Readers' intentions

Hypertext theorists tend to oversimplify reader's intentions. Rosenblatt's distinction between "efferent" and "aesthetic" reading (Rosenblatt 1978, is one example of the tendency to picture readers as either wanting to take some definite piece of information away from their reading, or to be absorbed into the structure and movement of the piece as an object of aesthetic contemplation.

Information-seeking is not the only non-aesthetic intention for reading. Besides looking up train times and bus schedules, I might want to be convinced by an argument, or to explore a set of ideas with the intention of applying them elsewhere.

On the artistic side, the notion of "aesthetic contemplation" ties reading too tightly to modernist notions of pure aesthetic experience, which have been under artistic and philosophical attack for many decades now. Andy Warhol and Robert Rauschenberg, even modernist poets such as T. S. Eliot and Wallace Stevens, are not about providing objects for disinterested contemplation. The idea of a purely contemplative aesthetic experience -- which is a late eighteenth century invention -- denies the long tradition of the moral influence of literature, elides the critical functions of literature, and reduces the reader to a pure ego seeing absorption rather than a real person with complex contexts and projects.
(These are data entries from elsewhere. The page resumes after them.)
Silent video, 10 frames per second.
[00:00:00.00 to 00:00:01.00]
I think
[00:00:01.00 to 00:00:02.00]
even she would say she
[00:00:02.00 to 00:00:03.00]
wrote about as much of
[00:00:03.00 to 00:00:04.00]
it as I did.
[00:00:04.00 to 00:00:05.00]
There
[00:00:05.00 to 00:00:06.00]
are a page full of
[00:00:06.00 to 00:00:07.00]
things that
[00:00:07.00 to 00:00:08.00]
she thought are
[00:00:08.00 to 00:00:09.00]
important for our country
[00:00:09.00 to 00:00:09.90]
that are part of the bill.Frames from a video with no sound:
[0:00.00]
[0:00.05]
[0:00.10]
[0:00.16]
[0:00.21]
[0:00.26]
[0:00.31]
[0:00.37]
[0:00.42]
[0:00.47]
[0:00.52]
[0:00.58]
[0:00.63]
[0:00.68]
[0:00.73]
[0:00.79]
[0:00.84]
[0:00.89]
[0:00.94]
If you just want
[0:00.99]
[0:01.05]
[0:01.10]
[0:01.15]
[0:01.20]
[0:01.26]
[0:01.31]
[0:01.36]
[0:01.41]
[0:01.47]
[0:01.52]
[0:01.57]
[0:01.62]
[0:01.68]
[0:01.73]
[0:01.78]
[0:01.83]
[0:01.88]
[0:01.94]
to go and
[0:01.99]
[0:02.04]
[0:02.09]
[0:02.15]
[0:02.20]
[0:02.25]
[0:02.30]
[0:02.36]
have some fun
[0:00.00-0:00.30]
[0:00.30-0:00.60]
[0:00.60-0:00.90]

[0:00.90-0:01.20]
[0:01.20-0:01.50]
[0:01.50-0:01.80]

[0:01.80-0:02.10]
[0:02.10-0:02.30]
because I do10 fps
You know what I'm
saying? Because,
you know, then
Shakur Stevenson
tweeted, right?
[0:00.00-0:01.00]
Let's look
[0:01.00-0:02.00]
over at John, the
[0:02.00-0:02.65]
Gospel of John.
The division between efferent and aesthetic purposes presupposes that I am well defined and unchanging as I come to the text. But I might be seeking a new version of myself, with my outlook or my sensibility, or my conceptual tools, or my purposes transformed by the encounter with the argument or the poem or the religious text. These are not about picking up some information useful for a predefined purpose, nor are they a matter of disinterested contemplation. Texts change readers, even as readers recreate texts.

It would be worthwhile to investigate more carefully the many different kinds of purposes readers might have. Scholarly and argumentative hypertexts provide one kind of examples that do not fit the simplified picture of reader's intentions.